##### INPUT RECORDS #####
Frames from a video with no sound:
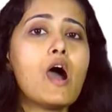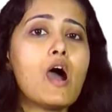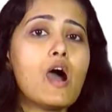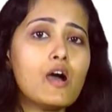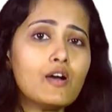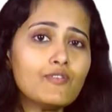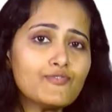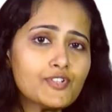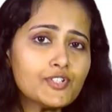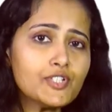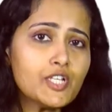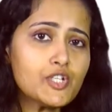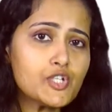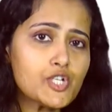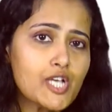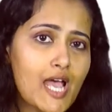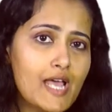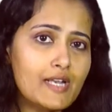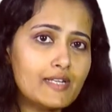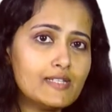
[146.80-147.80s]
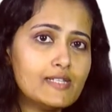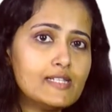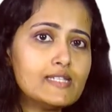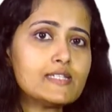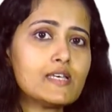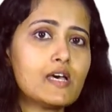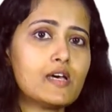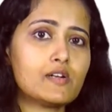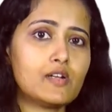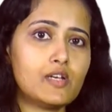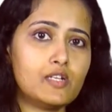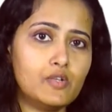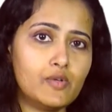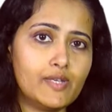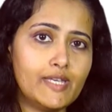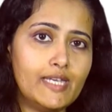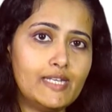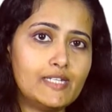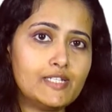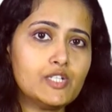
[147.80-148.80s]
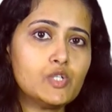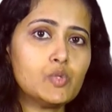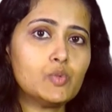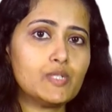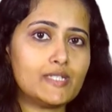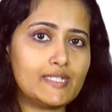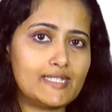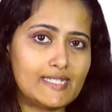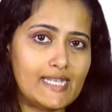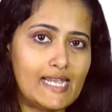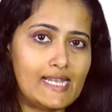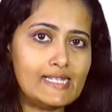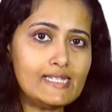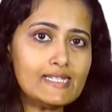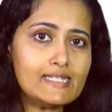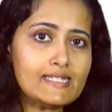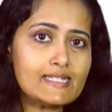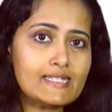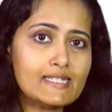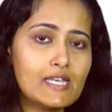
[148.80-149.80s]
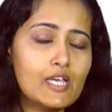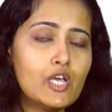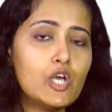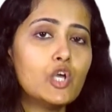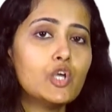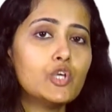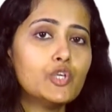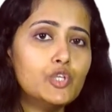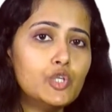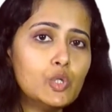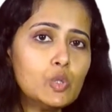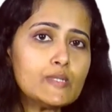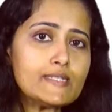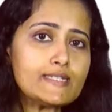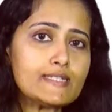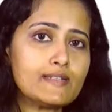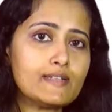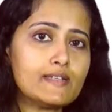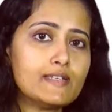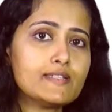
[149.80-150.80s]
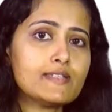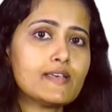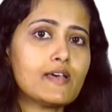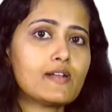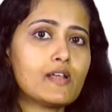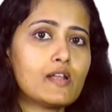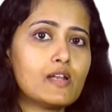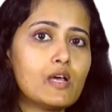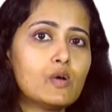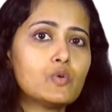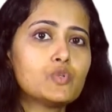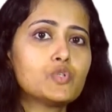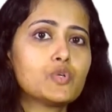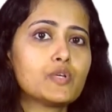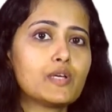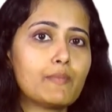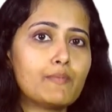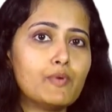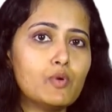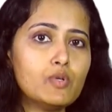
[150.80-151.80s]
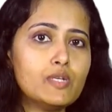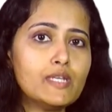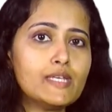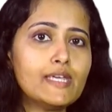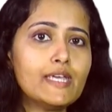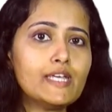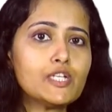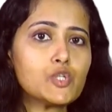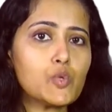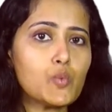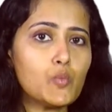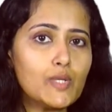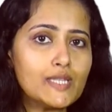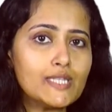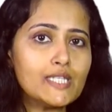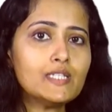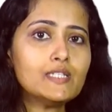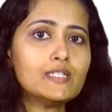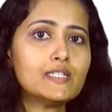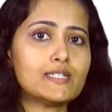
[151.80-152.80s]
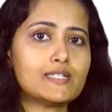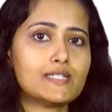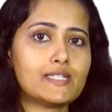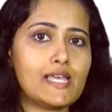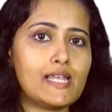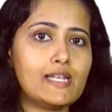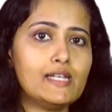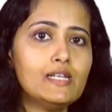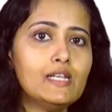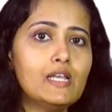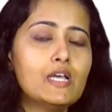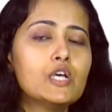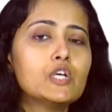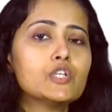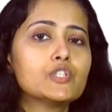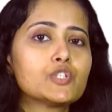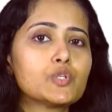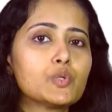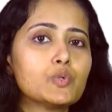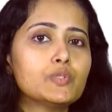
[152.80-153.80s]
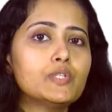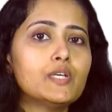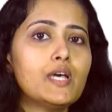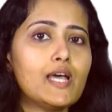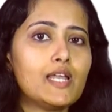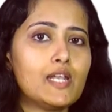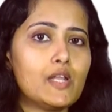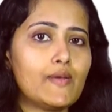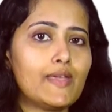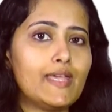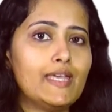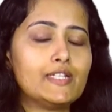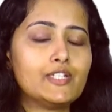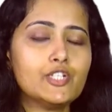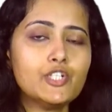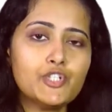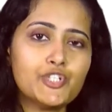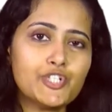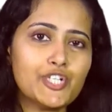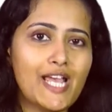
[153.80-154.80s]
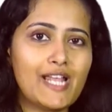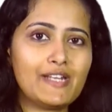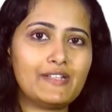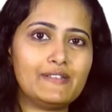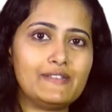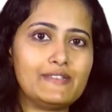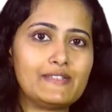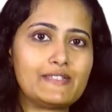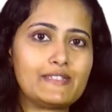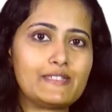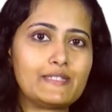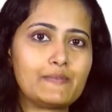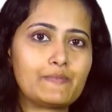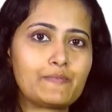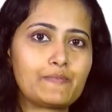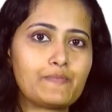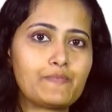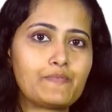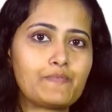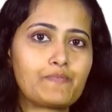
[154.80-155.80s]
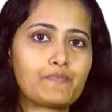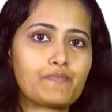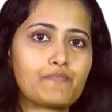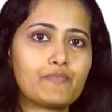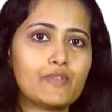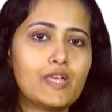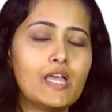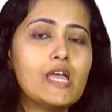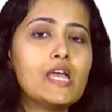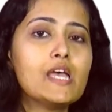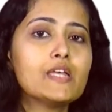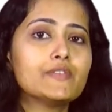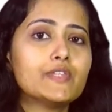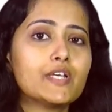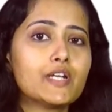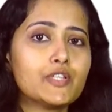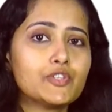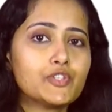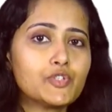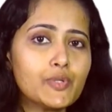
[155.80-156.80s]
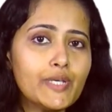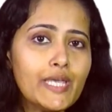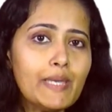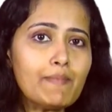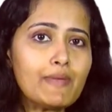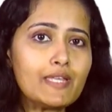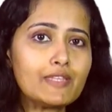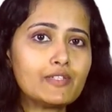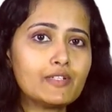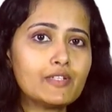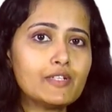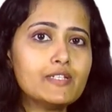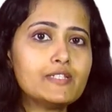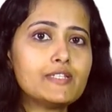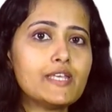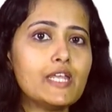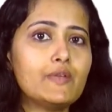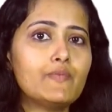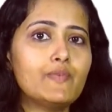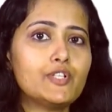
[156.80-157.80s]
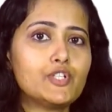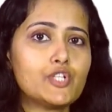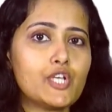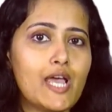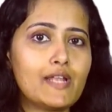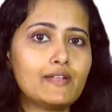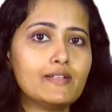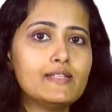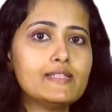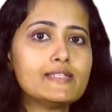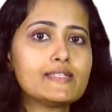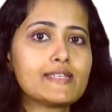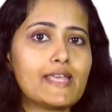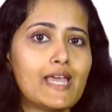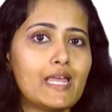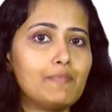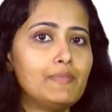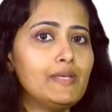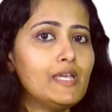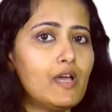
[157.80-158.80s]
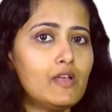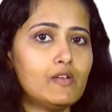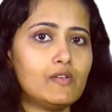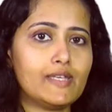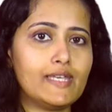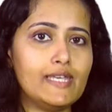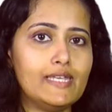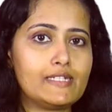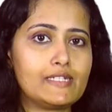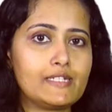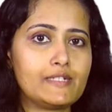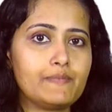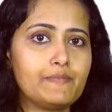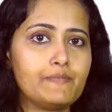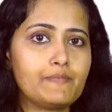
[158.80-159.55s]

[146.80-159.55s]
After the channels are allocated to the cells, users are allowed to communicate within the cell through the allocated channels. There are three methods in which channels can be allocated.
#####
### YOUR OBJECTIVE
Output every record exactly, minus the pictures.

### WRITTEN SOLUTION
Frames from a video with no sound:
[146.80-147.80s]
[147.80-148.80s]
[148.80-149.80s]
[149.80-150.80s]
[150.80-151.80s]
[151.80-152.80s]
[152.80-153.80s]
[153.80-154.80s]
[154.80-155.80s]
[155.80-156.80s]
[156.80-157.80s]
[157.80-158.80s]
[158.80-159.55s]

[146.80-159.55s]
After the channels are allocated to the cells, users are allowed to communicate within the cell through the allocated channels. There are three methods in which channels can be allocated.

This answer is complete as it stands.